Après Kherson, la Crimée ?
Après la reprise de Kherson à la mi-novembre, l’armée ukrainienne se rapproche de la Crimée annexée. La péninsule servira-t-elle de monnaie d’échange entre l’Ukraine et la Russie ? Ou provoquera-t-elle une montée aux extrêmes ? La reprise de Kherson par l’armée ukrainienne a soulevé un espoir : la perspective de la paix après neuf mois de conflit. Volodymyr Zelensky a affirmé que cette victoire marquait « le début de la fin de la guerre », tandis que Vladimir Poutine paraît plus isolé que jamais.
Emmanuel Macron est prêt à jouer un rôle d’intermédiaire. L’espoir de négociations entre l’Ukraine et la Russie est-il réaliste ? Après tout, selon la célèbre formule de Carl von Clausewitz (1780-1831), la guerre « est la continuation de la politique par d’autres moyens » (De la guerre) : elle constitue une période violente, faite pour être refermée après avoir déterminé un nouveau rapport de forces. Alors que le conflit saigne les deux pays et que Moscou ne parvient pas à atteindre ses objectifs, le moment des discussions est-il proche ?
Un obstacle saute aux yeux : la Crimée, la péninsule annexée par la Russie en 2014, proche de Kherson. Fidèle à l’opinion des Ukrainiens, le président Zelensky n’a jamais caché son ambition de restaurer l’intégrité territoriale de son pays. Mais la Crimée a une autre valeur que Kherson ou Zaporijia aux yeux de Vladimir Poutine. Il a fait de son annexion, accueillie avec enthousiasme par les Russes, l’acmé de toute sa vie politique. C’est pourquoi, nous explique Tatiana Kastouéva-Jean, directrice du Centre Russie/Nouveaux États indépendants à l’Institut français des relations internationales (Ifri), le scénario d’une reconquête militaire de la Crimée par l’Ukraine est « le plus problématique ». Quelle serait la réaction de la Russie ?
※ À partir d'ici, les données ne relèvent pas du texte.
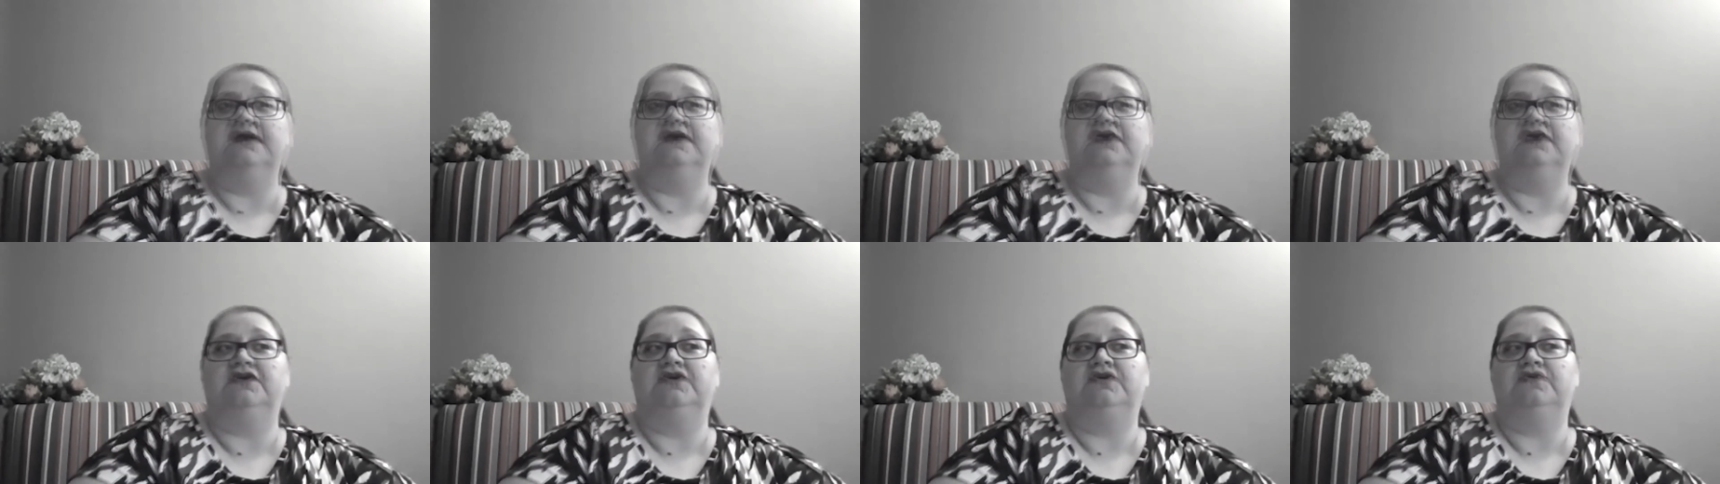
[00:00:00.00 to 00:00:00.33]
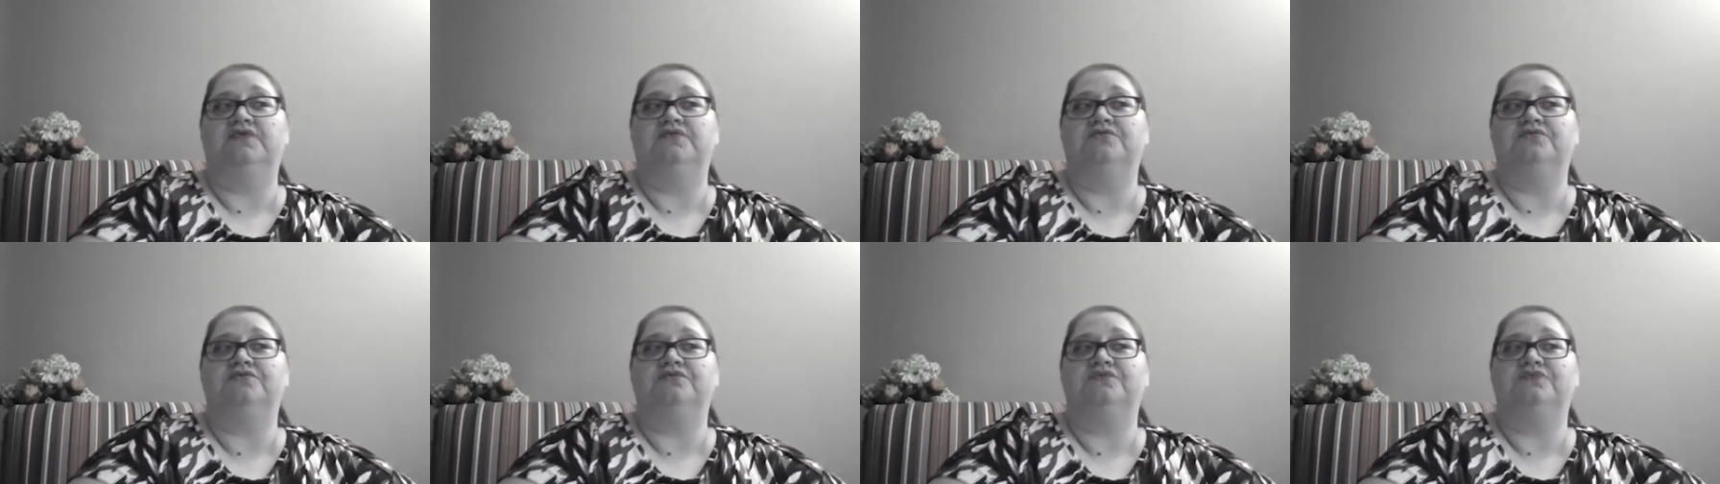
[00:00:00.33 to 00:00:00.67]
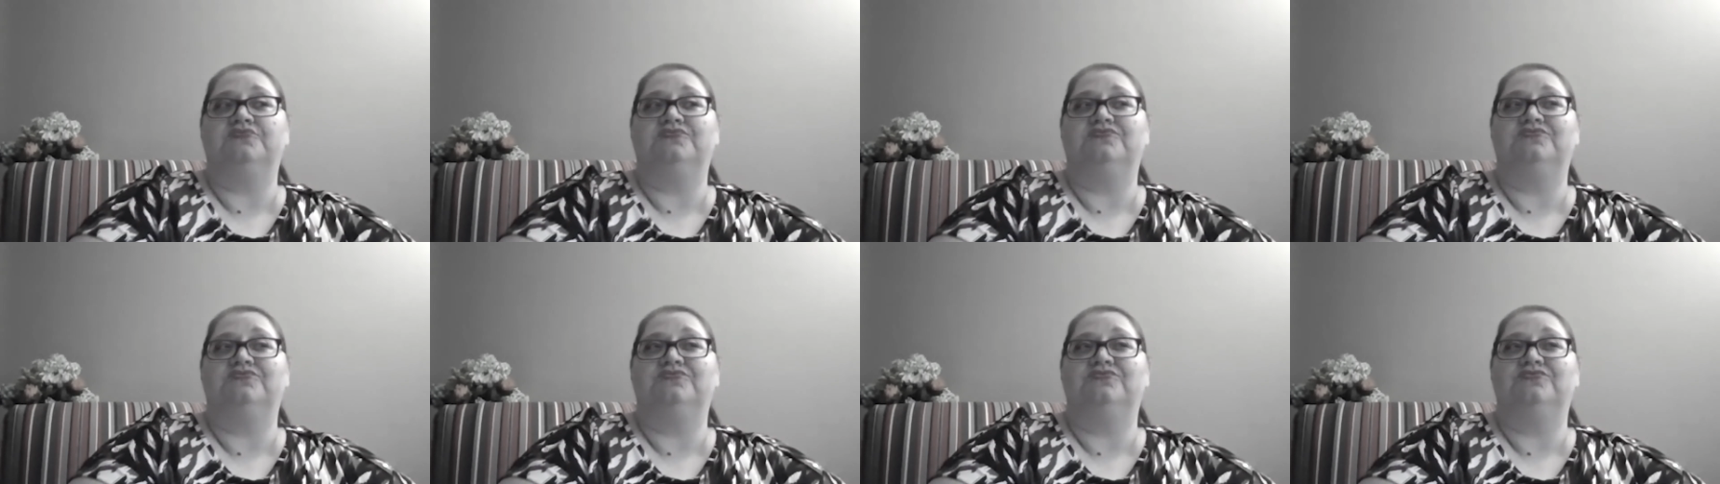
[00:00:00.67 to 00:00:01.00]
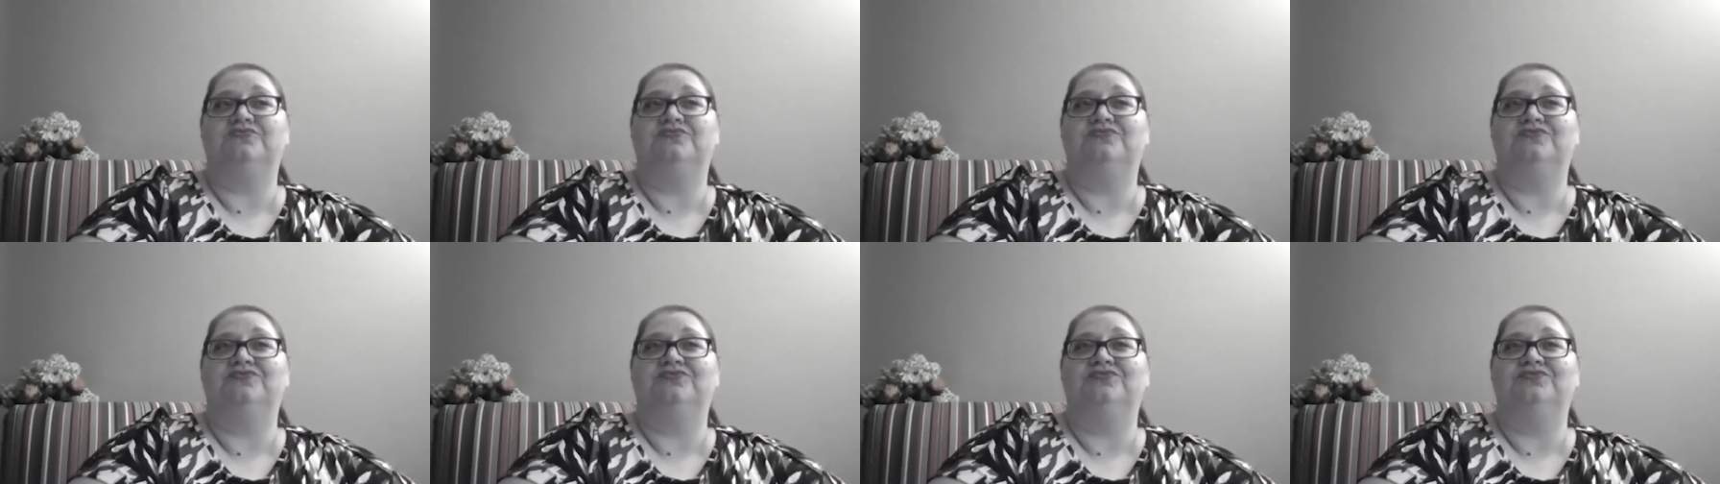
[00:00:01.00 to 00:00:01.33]

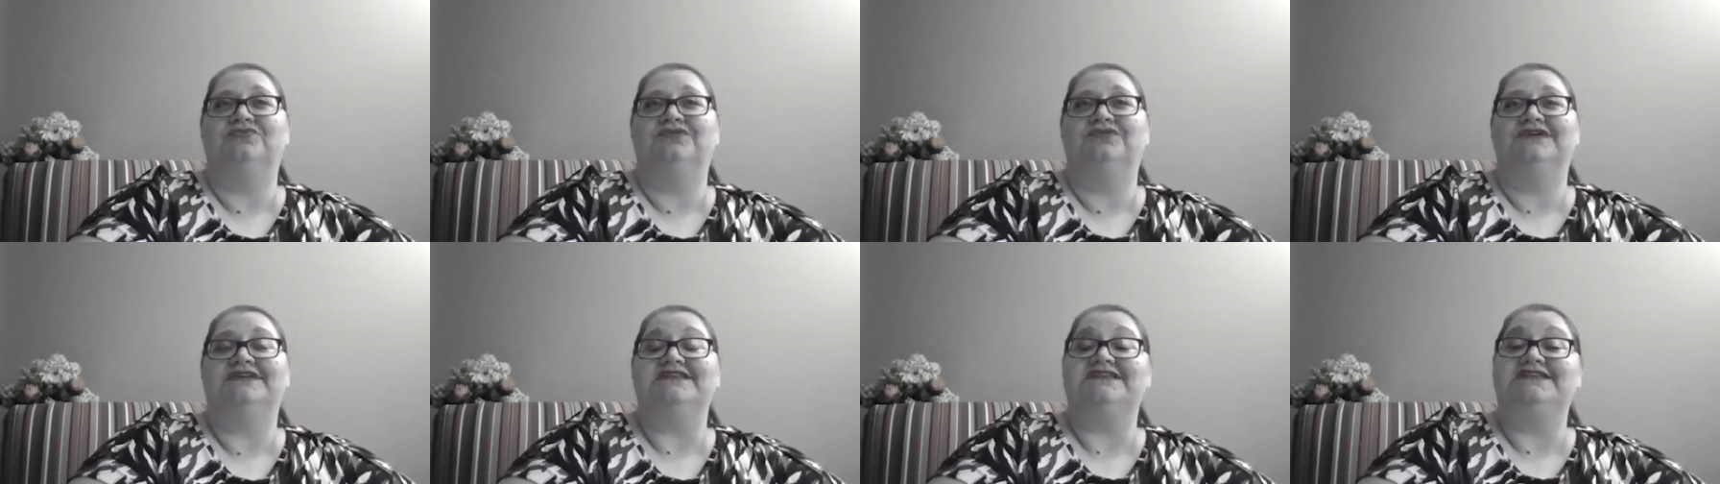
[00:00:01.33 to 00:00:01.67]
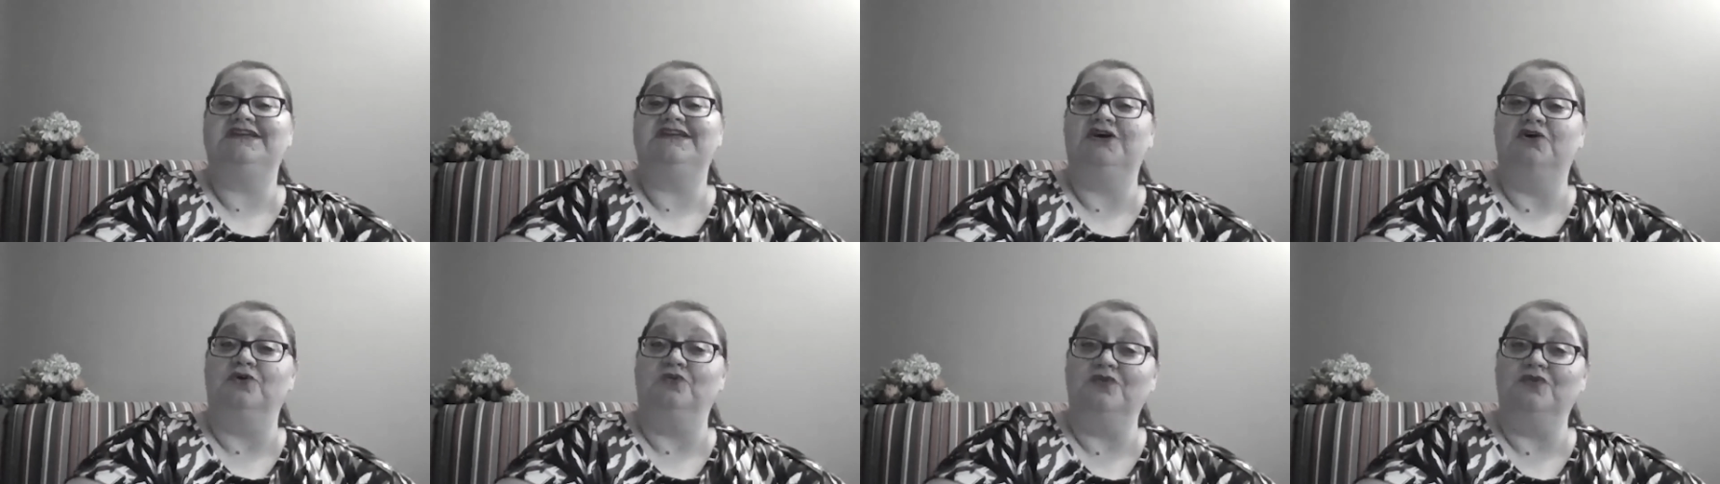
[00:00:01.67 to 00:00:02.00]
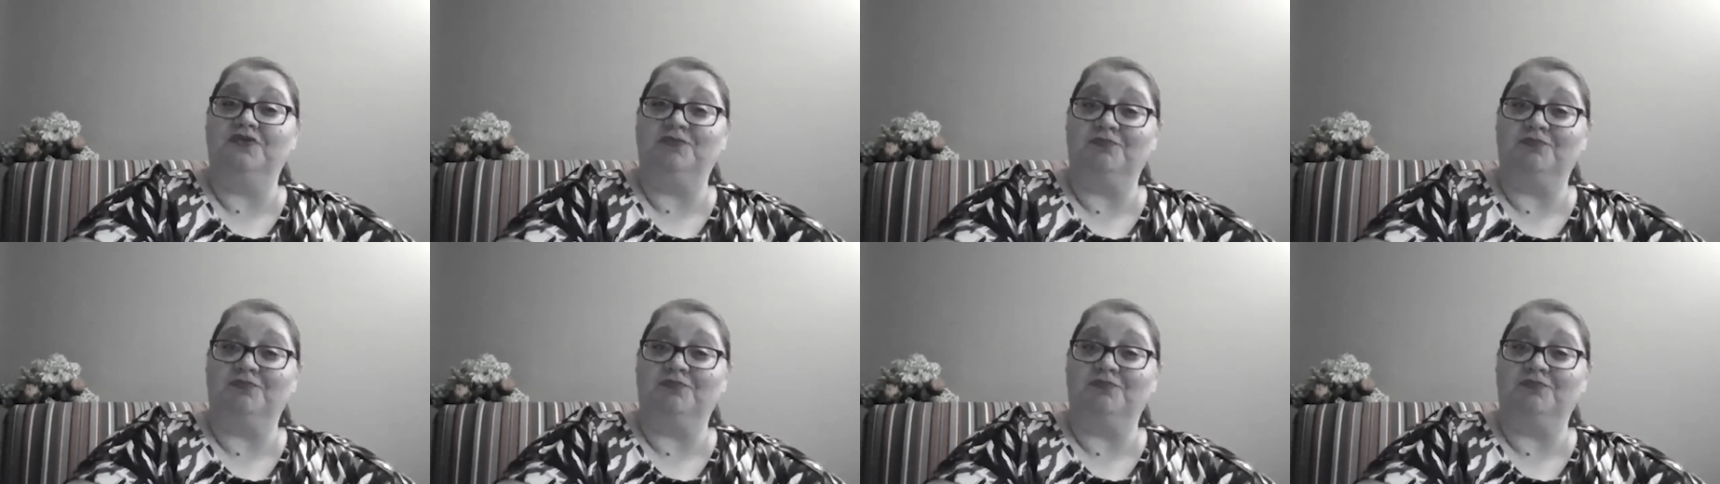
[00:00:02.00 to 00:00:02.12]
You deal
Une réponse nucléaire « ne peut être exclue » pour défendre ce qu’elle considère comme son territoire. Comment se conduiraient les Criméens eux-mêmes, dans une région où les pro-Russes sont nombreux ? « Certains, par peur de la punition ukrainienne, fuiraient vers la Russie ». Quant aux Occidentaux, « ils auraient du mal à soutenir une reprise par la force » et cesseraient peut-être de livrer les armes qui permettraient d’y parvenir.
Dans un deuxième scénario, le sort de la Crimée serait « intégré à des négociations » entre Kiev et Moscou. La région servirait « de monnaie d’échange, quitte à reporter de plusieurs années le règlement de son statut ». Et « les Occidentaux s’accommoderaient aisément » de cette option. Un troisième scénario existe mais demeure peu probable : « une reprise de la Crimée par voie pacifique », une partie de sa population émigrant en Russie, une autre voyant son intérêt à rejoindre l’Ukraine. Résumons : si Zelensky renonce à reprendre la Crimée, il risque d’être rejeté par son peuple. S’il l’occupe, la réaction du Kremlin sera forte, et le soutien de l’Occident se tarira. Le conflit entre les principes (la Crimée est ukrainienne, renoncer à la réintégrer n’est pas possible) et le réel (la reprendre n’est pas évident) est flagrant.
Nous nous trouvons dans une situation, explique encore Tatiana Kastouéva-Jean, où tout le monde « tâtonne » en attendant ce qui se passera sur le plan militaire. La guerre comme « continuation de la politique » n’est donc pas un pur produit de la volonté.
Elle se joue d’abord sur le terrain avec de multiples « frictions » dues à la confrontation des plans avec la réalité, des hasards qui « engendrent des phénomènes imprévisibles » et oblitèrent tout calcul abstrait. Nul ne sait comment le rapport de forces entre l’armée ukrainienne et l’armée russe va évoluer. On peut donc considérer que le sort de la Crimée échappe aux questions de principe et dépendra essentiellement de ce que Clausewitz appelle les « lois du calcul des probabilités » de la guerre réelle. C’est précisément cette contingence des opérations de guerre qui empêche la « montée aux extrêmes » des belligérants, option purement théorique dans l’esprit de Clausewitz.
Cette montée aux extrêmes n’est pas à exclure, tant la Crimée est un enjeu sacralisé par le Kremlin et représente pour Kiev le point d’orgue de la libération du pays. Même si la paix n’est pas pour demain, les succès actuels de l’armée ukrainienne contraignent les acteurs de la guerre à se poser des questions difficiles.